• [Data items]
▬▬▬▬▬▬▬▬▬▬
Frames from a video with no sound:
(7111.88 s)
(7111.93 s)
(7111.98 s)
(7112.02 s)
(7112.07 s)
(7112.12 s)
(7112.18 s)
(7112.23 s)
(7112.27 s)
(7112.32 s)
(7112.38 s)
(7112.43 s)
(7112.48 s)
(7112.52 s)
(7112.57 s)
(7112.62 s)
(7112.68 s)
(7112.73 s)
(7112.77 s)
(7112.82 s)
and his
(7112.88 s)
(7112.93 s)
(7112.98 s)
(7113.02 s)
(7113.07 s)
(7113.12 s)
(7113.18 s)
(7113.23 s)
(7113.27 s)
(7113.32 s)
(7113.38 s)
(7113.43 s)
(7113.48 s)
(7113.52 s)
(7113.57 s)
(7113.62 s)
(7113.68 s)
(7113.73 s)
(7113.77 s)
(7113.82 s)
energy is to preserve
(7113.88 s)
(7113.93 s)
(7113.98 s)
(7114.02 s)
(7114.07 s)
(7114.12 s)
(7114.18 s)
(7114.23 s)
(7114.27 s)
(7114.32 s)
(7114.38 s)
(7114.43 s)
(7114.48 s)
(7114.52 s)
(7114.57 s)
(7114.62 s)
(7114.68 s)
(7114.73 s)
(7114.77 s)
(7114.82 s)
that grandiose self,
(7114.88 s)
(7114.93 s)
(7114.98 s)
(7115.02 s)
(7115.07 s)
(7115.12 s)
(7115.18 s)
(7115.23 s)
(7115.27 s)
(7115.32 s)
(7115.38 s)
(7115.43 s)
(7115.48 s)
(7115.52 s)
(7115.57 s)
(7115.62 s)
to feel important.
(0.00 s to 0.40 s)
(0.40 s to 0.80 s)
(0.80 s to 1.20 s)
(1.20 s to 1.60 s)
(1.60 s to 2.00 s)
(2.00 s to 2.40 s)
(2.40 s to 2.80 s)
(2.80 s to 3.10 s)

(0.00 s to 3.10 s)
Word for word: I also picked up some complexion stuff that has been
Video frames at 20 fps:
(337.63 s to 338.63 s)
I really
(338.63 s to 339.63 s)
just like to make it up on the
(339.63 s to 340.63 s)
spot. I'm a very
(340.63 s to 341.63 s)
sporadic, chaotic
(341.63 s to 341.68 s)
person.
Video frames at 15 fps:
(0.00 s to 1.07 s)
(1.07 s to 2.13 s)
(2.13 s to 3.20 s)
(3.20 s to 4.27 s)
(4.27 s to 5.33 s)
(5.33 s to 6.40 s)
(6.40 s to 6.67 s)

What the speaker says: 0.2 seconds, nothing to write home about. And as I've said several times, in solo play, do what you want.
▬▬▬▬▬▬▬▬▬▬
• [Your task] Exact retyping of all the entries is required.

• [Output]
Frames from a video with no sound:
(7111.88 s)
(7111.93 s)
(7111.98 s)
(7112.02 s)
(7112.07 s)
(7112.12 s)
(7112.18 s)
(7112.23 s)
(7112.27 s)
(7112.32 s)
(7112.38 s)
(7112.43 s)
(7112.48 s)
(7112.52 s)
(7112.57 s)
(7112.62 s)
(7112.68 s)
(7112.73 s)
(7112.77 s)
(7112.82 s)
and his
(7112.88 s)
(7112.93 s)
(7112.98 s)
(7113.02 s)
(7113.07 s)
(7113.12 s)
(7113.18 s)
(7113.23 s)
(7113.27 s)
(7113.32 s)
(7113.38 s)
(7113.43 s)
(7113.48 s)
(7113.52 s)
(7113.57 s)
(7113.62 s)
(7113.68 s)
(7113.73 s)
(7113.77 s)
(7113.82 s)
energy is to preserve
(7113.88 s)
(7113.93 s)
(7113.98 s)
(7114.02 s)
(7114.07 s)
(7114.12 s)
(7114.18 s)
(7114.23 s)
(7114.27 s)
(7114.32 s)
(7114.38 s)
(7114.43 s)
(7114.48 s)
(7114.52 s)
(7114.57 s)
(7114.62 s)
(7114.68 s)
(7114.73 s)
(7114.77 s)
(7114.82 s)
that grandiose self,
(7114.88 s)
(7114.93 s)
(7114.98 s)
(7115.02 s)
(7115.07 s)
(7115.12 s)
(7115.18 s)
(7115.23 s)
(7115.27 s)
(7115.32 s)
(7115.38 s)
(7115.43 s)
(7115.48 s)
(7115.52 s)
(7115.57 s)
(7115.62 s)
to feel important.
(0.00 s to 0.40 s)
(0.40 s to 0.80 s)
(0.80 s to 1.20 s)
(1.20 s to 1.60 s)
(1.60 s to 2.00 s)
(2.00 s to 2.40 s)
(2.40 s to 2.80 s)
(2.80 s to 3.10 s)

(0.00 s to 3.10 s)
Word for word: I also picked up some complexion stuff that has been
Video frames at 20 fps:
(337.63 s to 338.63 s)
I really
(338.63 s to 339.63 s)
just like to make it up on the
(339.63 s to 340.63 s)
spot. I'm a very
(340.63 s to 341.63 s)
sporadic, chaotic
(341.63 s to 341.68 s)
person.
Video frames at 15 fps:
(0.00 s to 1.07 s)
(1.07 s to 2.13 s)
(2.13 s to 3.20 s)
(3.20 s to 4.27 s)
(4.27 s to 5.33 s)
(5.33 s to 6.40 s)
(6.40 s to 6.67 s)

What the speaker says: 0.2 seconds, nothing to write home about. And as I've said several times, in solo play, do what you want.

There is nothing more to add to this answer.